Freiheit ist unordentlich, da kann auch mal eine Statue stürzen

Ohne Brief und Siegel

Was kümmert mich der Dax Von

Als Jakob II. am 11. Dezember 1688 heimlich den Whitehall-Palast verließ und sich über die Themse rudern ließ, glaubte er, an das Wichtigste gedacht zu haben. Adel und Bürgertum hatten sich mehrheitlich auf die Seite der Invasionsarmee Wilhelm III. von Oranien gestellt, sein Thron war vorläufig verloren. Aber da gab es ja noch seinen kriegerischen Abenteuern nicht abgeneigten Cousin Ludwig XIV., Katholik wie Jakob II. und König von Frankreich, der gewiss so freundlich sein würde, eine Invasion gegen die protestantischen Thronräuber zu finanzieren. Bis dahin galt es, eine rechtmäßige Thronfolge zu seinen Ungunsten zu verhindern. Für eine solche bedurfte es eines regelkonform einberufenen Parlaments, und die Briefe, die Wahlen anordneten, mussten vom König mit dem Großen Kronsiegel beglaubigt werden. Jakob II. warf das Siegel in die Themse. Allerdings scherten sich die pragmatischen Engländer nicht darum, bastelten umgehend ein neues Siegel, improvisierten ein sogenanntes Convention Parliament und erklärten den regime change stolz zur Glorious Revolution.

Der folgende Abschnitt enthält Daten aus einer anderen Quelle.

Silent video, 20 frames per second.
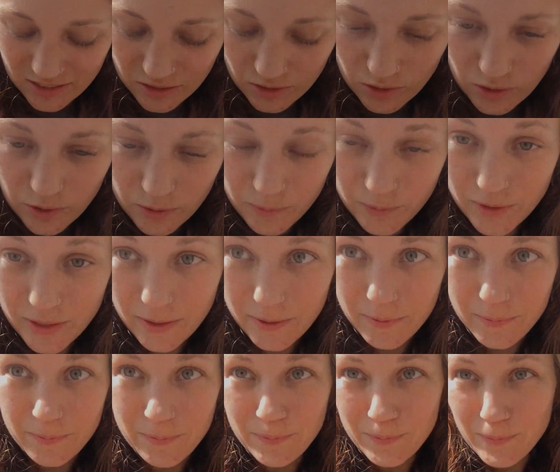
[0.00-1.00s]
Oh, yep,
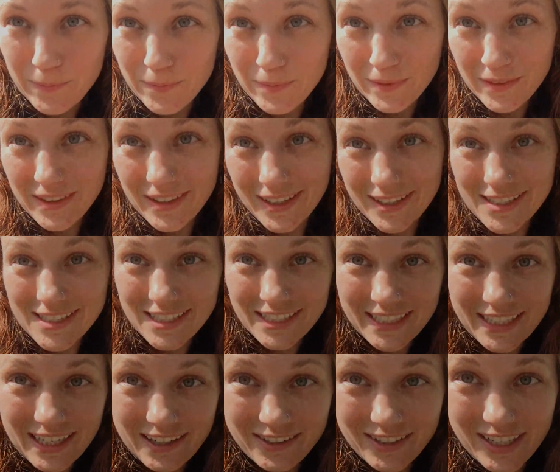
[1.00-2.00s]
this
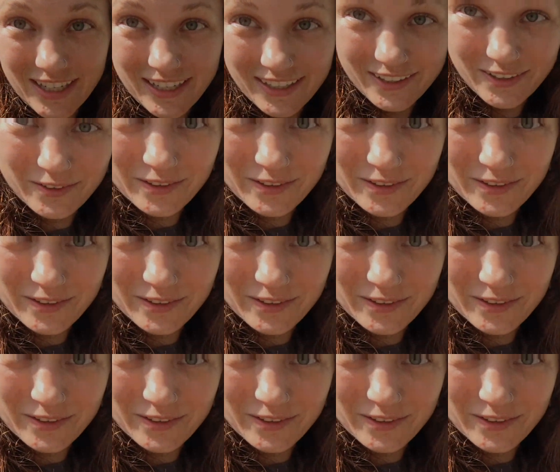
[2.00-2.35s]
clean out got in the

Kann man so machen. Formaljuristisch betrachtet ist Großbritannien jedoch ein illegales Gebilde – die Acts of Union (1707) zur Vereinigung mit Schottland wurden nicht vom rechtmäßigen Herrscher Englands (damals ­Jakob III., der 1708 erfolglos eine Invasion versuchte) unterzeichnet – und die gesamte Rechtsgeschichte des Landes seit 1688 inklusive der Bill of Rights und des Erwerbs des Großteils der britischen Kolonien ungültig. Bei allem Bedauern angesichts der stilvollen Amtsführung der Queen muss zudem festgestellt werden, dass rechtlich der Thron dem jakobitischen Erben, Seiner Königlichen Hoheit Franz Bonaventura Adalbert Maria Herzog von Bayern, ­gebührt.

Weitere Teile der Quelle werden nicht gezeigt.